* [Entries supplied]
+--

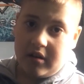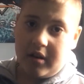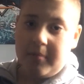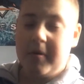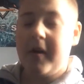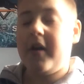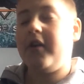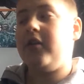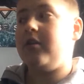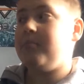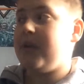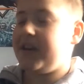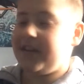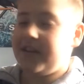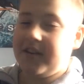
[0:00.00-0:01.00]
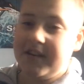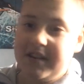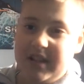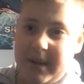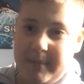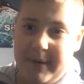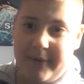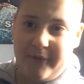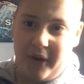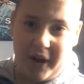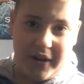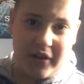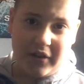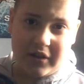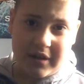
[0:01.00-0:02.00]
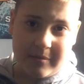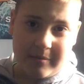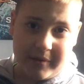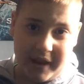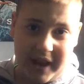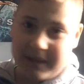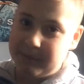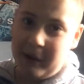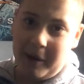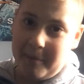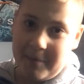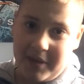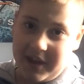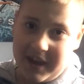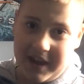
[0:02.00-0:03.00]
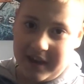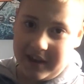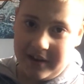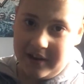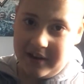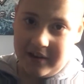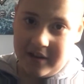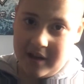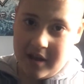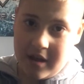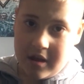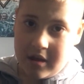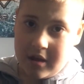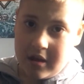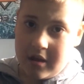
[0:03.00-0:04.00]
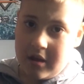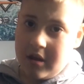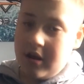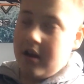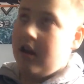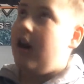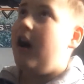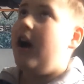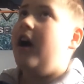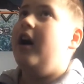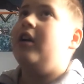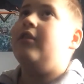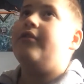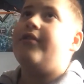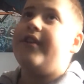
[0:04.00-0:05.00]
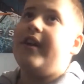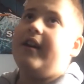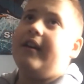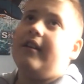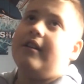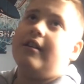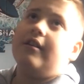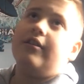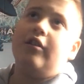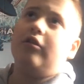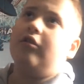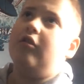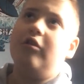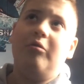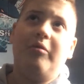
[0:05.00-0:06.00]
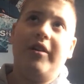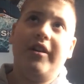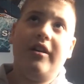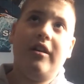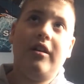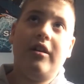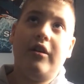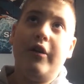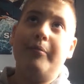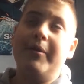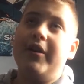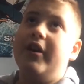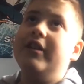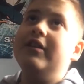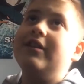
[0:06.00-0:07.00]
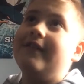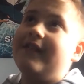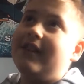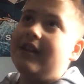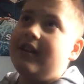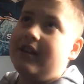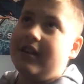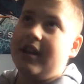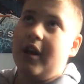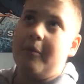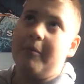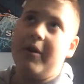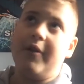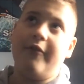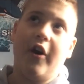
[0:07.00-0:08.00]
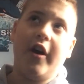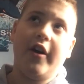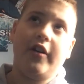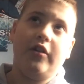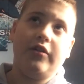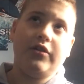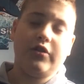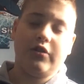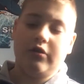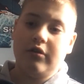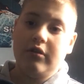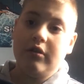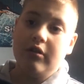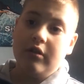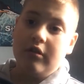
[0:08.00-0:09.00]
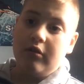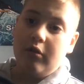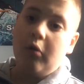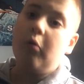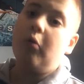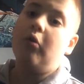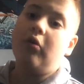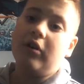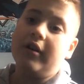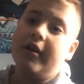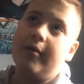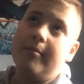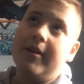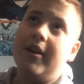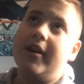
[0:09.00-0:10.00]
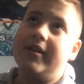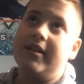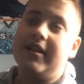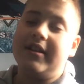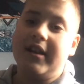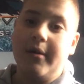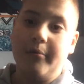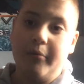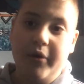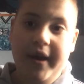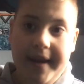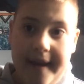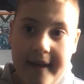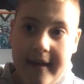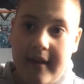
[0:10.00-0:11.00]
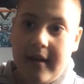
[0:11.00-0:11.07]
They're probably going to make it to the semifinals, but that's probably it. I don't think they're going to win. It would be nice if, to see them in the finals or it would be nice to see him win.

+--

* [Goal of the exercise]
An exact reproduction of every record above is required, with no pictures included.

* [Solution to this task]
[0:00.00-0:01.00]
[0:01.00-0:02.00]
[0:02.00-0:03.00]
[0:03.00-0:04.00]
[0:04.00-0:05.00]
[0:05.00-0:06.00]
[0:06.00-0:07.00]
[0:07.00-0:08.00]
[0:08.00-0:09.00]
[0:09.00-0:10.00]
[0:10.00-0:11.00]
[0:11.00-0:11.07]
They're probably going to make it to the semifinals, but that's probably it. I don't think they're going to win. It would be nice if, to see them in the finals or it would be nice to see him win.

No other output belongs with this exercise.